In 1928 Kolos-Vary held his first one-man show at Galerie Miromesnil, the success of this led to numerous subsequent exhibitions, commencing with the prestigious Galerie Bonaparte in 1929, and Galerie Povolosky in 1930, for which the catalogue introduction was written by Pierre Guéguen. During this time he was also invited to exhibit in the Salon d’Automne, and the Salon des Indépendants. This early period is characterised by surreal semi-figurative compositions, of elaborate mystical imagery.
The artist’s success was however abruptly interrupted by the outbreak of the war, during which Kolos-Vary was put in a concentration camp, but fortunately managed to escape after two years and cross the border into Switzerland, where he remained until the end of the war, at which time he returned again to Paris.

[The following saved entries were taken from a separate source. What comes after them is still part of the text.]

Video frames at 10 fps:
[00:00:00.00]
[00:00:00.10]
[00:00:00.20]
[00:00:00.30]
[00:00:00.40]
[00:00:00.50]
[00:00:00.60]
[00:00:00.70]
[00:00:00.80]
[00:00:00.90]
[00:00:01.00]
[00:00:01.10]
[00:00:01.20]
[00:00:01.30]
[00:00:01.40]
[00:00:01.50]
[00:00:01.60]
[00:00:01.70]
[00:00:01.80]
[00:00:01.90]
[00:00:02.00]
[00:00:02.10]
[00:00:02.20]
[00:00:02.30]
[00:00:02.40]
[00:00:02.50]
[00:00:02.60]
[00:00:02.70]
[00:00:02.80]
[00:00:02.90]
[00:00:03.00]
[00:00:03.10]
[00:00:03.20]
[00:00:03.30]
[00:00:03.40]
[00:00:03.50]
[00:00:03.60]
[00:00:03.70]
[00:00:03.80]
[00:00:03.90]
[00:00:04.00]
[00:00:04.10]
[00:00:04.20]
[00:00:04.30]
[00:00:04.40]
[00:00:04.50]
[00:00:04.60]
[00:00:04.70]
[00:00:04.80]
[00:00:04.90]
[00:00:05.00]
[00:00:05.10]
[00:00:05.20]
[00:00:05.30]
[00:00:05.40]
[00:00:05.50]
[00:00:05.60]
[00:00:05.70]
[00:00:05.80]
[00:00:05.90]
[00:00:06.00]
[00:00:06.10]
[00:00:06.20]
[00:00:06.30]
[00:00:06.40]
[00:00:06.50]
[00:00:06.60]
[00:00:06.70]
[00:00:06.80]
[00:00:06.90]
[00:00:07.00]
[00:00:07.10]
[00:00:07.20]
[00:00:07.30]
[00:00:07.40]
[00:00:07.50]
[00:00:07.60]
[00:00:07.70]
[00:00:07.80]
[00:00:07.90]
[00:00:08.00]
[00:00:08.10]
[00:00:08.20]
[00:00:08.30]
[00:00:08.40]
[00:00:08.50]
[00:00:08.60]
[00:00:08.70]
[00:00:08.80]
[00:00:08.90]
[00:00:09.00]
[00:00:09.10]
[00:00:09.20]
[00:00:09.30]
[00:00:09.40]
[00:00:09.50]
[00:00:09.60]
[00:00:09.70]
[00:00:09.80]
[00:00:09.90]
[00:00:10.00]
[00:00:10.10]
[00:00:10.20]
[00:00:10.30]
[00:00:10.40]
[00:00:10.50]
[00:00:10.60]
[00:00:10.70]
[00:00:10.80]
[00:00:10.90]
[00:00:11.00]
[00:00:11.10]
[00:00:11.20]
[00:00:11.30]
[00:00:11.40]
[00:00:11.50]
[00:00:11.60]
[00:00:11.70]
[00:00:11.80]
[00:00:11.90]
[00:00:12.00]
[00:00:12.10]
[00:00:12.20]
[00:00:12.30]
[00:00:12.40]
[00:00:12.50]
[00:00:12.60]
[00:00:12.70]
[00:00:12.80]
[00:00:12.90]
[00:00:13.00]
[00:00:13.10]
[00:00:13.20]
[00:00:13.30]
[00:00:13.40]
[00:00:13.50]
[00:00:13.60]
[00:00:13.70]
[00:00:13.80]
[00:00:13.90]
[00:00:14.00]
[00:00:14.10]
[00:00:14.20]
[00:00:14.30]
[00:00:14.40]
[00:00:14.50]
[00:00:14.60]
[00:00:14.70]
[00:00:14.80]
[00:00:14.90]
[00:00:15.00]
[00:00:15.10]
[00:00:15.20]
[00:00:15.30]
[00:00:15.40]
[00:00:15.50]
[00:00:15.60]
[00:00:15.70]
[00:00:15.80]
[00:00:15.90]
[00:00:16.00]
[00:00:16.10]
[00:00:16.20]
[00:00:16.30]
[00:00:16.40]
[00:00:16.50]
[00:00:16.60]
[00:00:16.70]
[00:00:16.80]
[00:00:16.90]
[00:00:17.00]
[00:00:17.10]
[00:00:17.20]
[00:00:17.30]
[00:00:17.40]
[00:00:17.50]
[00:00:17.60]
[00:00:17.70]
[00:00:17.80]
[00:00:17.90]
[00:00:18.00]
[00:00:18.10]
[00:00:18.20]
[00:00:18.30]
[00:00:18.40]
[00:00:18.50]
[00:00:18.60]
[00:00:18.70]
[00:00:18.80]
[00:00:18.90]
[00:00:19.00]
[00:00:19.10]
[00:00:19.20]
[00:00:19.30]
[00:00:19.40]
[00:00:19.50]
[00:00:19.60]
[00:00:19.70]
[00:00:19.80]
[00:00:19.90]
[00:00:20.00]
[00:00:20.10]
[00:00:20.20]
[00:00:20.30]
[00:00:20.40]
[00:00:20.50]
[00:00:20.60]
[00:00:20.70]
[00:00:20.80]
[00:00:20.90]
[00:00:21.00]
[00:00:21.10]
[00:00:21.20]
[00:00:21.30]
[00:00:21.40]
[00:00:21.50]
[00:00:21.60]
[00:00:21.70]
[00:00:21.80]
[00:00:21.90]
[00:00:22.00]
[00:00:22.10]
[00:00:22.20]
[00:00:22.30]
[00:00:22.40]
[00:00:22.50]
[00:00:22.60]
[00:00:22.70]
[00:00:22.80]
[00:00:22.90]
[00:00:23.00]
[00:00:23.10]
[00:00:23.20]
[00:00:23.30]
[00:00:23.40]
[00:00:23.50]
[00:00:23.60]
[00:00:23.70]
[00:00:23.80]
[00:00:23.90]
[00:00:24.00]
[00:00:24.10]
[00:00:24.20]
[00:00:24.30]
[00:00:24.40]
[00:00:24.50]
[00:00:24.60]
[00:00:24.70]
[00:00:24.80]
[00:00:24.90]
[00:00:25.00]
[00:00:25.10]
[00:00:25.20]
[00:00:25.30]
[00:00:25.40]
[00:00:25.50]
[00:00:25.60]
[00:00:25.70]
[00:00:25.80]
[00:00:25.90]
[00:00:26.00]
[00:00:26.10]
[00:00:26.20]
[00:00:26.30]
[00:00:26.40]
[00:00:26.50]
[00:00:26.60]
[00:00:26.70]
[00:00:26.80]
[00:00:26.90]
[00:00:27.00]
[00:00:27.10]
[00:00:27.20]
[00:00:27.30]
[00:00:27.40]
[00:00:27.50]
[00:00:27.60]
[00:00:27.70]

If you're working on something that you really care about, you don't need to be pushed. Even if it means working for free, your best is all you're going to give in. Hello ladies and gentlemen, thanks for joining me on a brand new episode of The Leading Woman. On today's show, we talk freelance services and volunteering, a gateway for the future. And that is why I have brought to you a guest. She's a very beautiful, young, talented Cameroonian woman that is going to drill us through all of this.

Following this experience Kolos-Vary submerged himself in his painting, producing increasingly powerful compositions. These works were highly acclaimed in 1946 when shown at an important exhibition at the Musée National d’Art Moderne de Paris organised by Jean Cassou. The artist was then approached by eminent art dealer Jeanne Bucher who gave Kolos-Vary a major one-man show at her eponymous gallery in 1948. During this post-war period Kolos-Vary participated in the radical Salon de Mai, 1949-1958, the Salon des Réalités Nouvelles, 1956-1961, and the Salon des Comparaisons, 1960-1962.
Kolos-Vary attained pure abstraction in the late 1950’s, as a direct progression of his exploration of the sub-conscious fantastic imagery into which he had become immersed. Often dominated by vibrant ethereal forms, his writings explain that these wonderfully harmonious compositions are strictly linked to nature through a new spatial interpretation, having found the perceived world too limited. These extraordinary evocative works brought the artist international recognition, and exhibitions in New York 1959; London, 1961; Japan, 1961; and elsewhere including Geneva, Basel, Antwerp, Amsterdam, Brussels, Milan...
Prizes: Prix de la Critique, 1953; Prix de Lissone, 1957; Priz Marzotto, 1960; Prix des Onze, 1966.
The artist’s work is represented in many major museums of modern art, including Musée d’Art Moderne de la Ville de Paris; Musée National d’Art Moderne de Paris; Musée des Beaux Arts, Lille; Budapest; Jerusalem; Pécs; Algiers; Milwaukee, USA.